What to exclude from backups
The HFS backup service is intended for active data that is in use by current members of the University. Certain files types which should not be backed up are excluded from backup by the HFS set of default exclusions. However, these exclusions cannot catch all examples. Therefore we ask that users ensure that the following data are excluded from HFS Backup on all client machines they own or manage.
- Data that is not related to your work with the University.
- Data on drives shared from other machines (excluded by default on Windows machines).
- Block-level (or other format) files that constitute an 'image' of a machine or part of a machine (for example Ghost images).
- Backups of the local or other machines (for example Time Machine, native Windows backups).
- Virtual machine images which are not already excluded by default (the latter being *.vmdk(.*) and *.vmem).
- Copyrighted data for which the client is not the owner or the licencee or holder of said copyright.
- Other bootable images on a multi-platform-boot system (for example the /WINDOWS partition on a Linux system).
- Continuously date- and/or time-stamped files (for further information on this restriction, see our FAQ item Why am I not allowed to back up files with time- or date-stamps in their names?).
- Duplicate data: it is a waste of resources to back up the same data more than once, either from one or from multiple machines.

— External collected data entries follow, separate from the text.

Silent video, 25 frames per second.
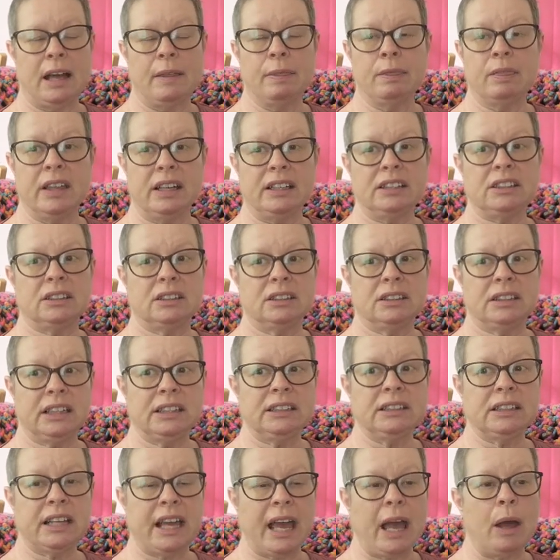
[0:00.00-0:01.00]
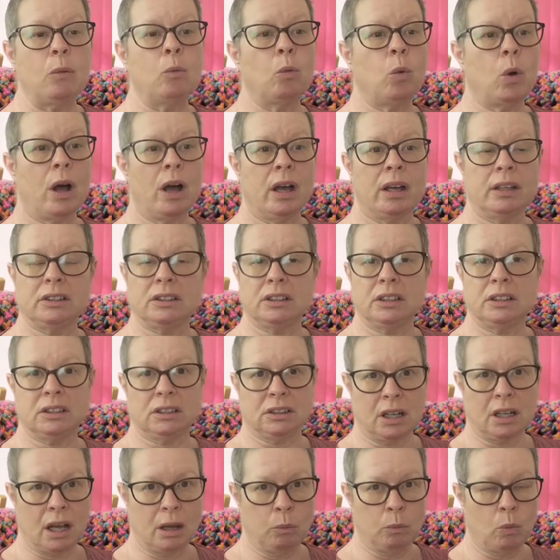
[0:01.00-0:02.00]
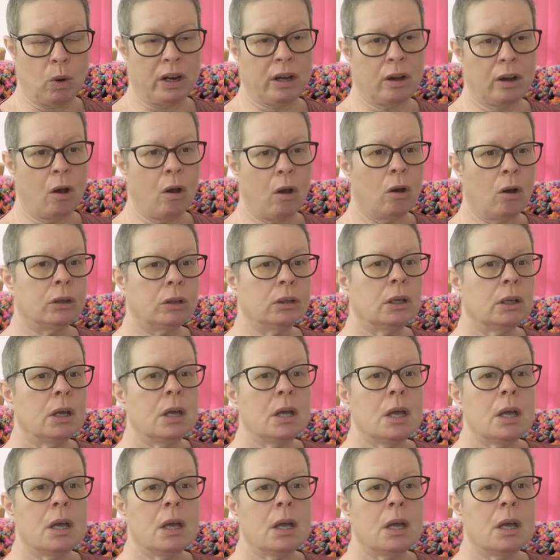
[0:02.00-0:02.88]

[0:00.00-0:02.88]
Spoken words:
and this did get worse as time went on.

- Outlook archive files, called archive.pst: these are date-stamped by Outlook every time it is run, and therefore get needlessly resent by the backup software on every backup. (As an alternative, backup of these files is permitted if you detach them from Outlook via File > Data File Management. Please contact email@example.com if you wish to do this.)
- Large database files: you should not use the standard Backup-Archive Client to back up either large running databases or flat file 'dumps' of such databases.
Examples of how to exclude files and folders from HFS backups can be found in our page on how to exclude files and folders from backup. Further help can be obtained by contacting firstname.lastname@example.org.
Moving data around
The IBM backup software recognises a file moved to a new location on a system as a new file and thus a candidate for backup. A renamed mountpoint, drive, volume or partition will also, unless specifically excluded, occasion a fresh backup of all data on it. Windows drives derive their name from the Windows computer name, thus a change to this (which in itself might be due to a change in the machine's TCP/IP Name), can act as a partition rename. In these cases the data is in effect copied again and hence lies duplicate within the HFS Backup system. It is thus imperative that users avoid unnecessary moves and renames.
In cases where you do anticipate essential large scale moves or renames of your local datastore, please contact email@example.com beforehand so that we may manage this.
Additionally, we may insist on local measures being implemented in order that the backup or archival of that data does not consume a large amount of (HFS) system resources. These local measures may include, but are not limited to:- excluding files, repartitioning into smaller filesystem/volume/drive partitions or preprocessing files before backup.